Spiromesifen contributes vascular developmental toxicity via disrupting endothelial cell proliferation and migration in zebrafish embryos
Pestic Biochem Physiol 2022 Nov;188:105242.PMID:36464354DOI:10.1016/j.pestbp.2022.105242.
Spiromesifen (SPF) is a specific contact pesticide, which has been widely used to control the growth of sucking insects like mites and whiteflies on crops. Although its residues in crops and effects on organisms has been extensively reported, its impact on the vasculature is still not being reported. In the present study, using human umbilical vein endothelial cells (HUVECs) and zebrafish embryos, we investigated the effects of SPF on blood vessel development and its mechanism of action. SPF exposure triggered abnormal blood vessel development, including vascular deletions and malformations, inhibition of CCV remodeling, and decrease of SIV areas. SPF exposure also obstructed the migration of endothelial cell from caudal hematopoietic tissue in zebrafish embryos.

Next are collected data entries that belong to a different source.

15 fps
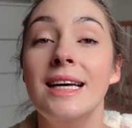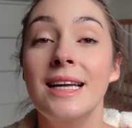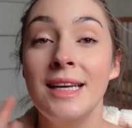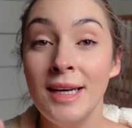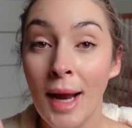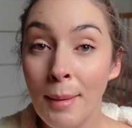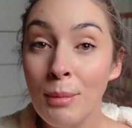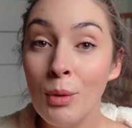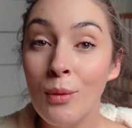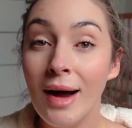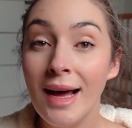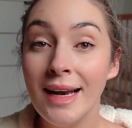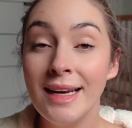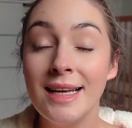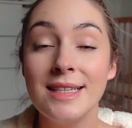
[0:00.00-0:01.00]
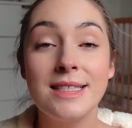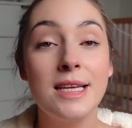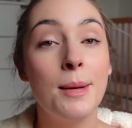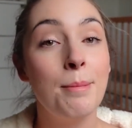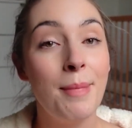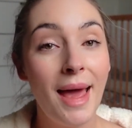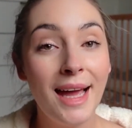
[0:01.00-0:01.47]
number 1,
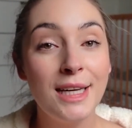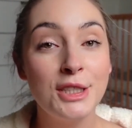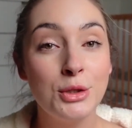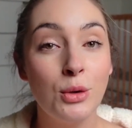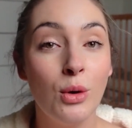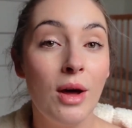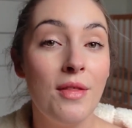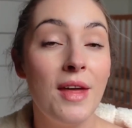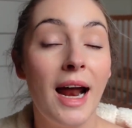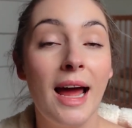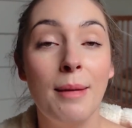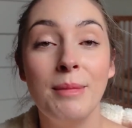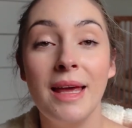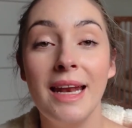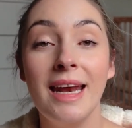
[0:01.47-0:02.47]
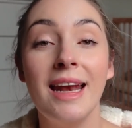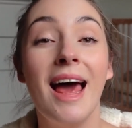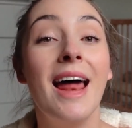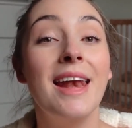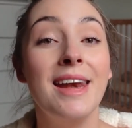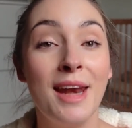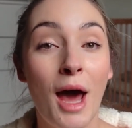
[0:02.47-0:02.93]
to make sure that I am getting
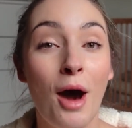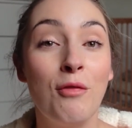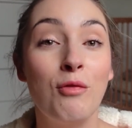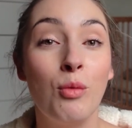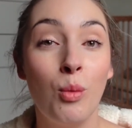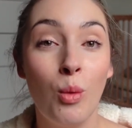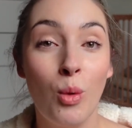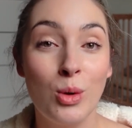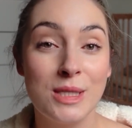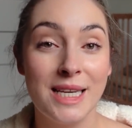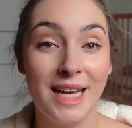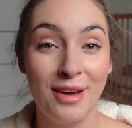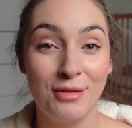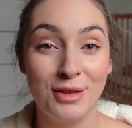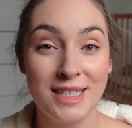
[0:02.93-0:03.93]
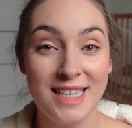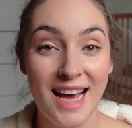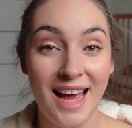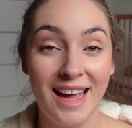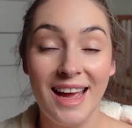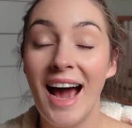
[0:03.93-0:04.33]
enough water every day.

SPF damaged cytoskeleton, caused cell cycle arrest, inhibited the viability and migration of HUVECs. In addition, SPF also inhibited the expression of the VEGF/VEGFR pathway-related genes (hif1a, vegfa, flt1, and kdrl), cell cycle-related genes (ccnd1, ccne1, cdk2, and pcna), and Rho/ROCK pathway-related genes (itgb1, rho, rock, mlc-1, and vim-1). Taken together, SPF may inhibit the proliferation and migration of vascular endothelial cells through disturbing cytoskeleton via the Rho/ ROCK pathway, resulting in vascular malformation. Our study contributes to potential insight into the mechanism of SPF toxicity in angiocardiopathy.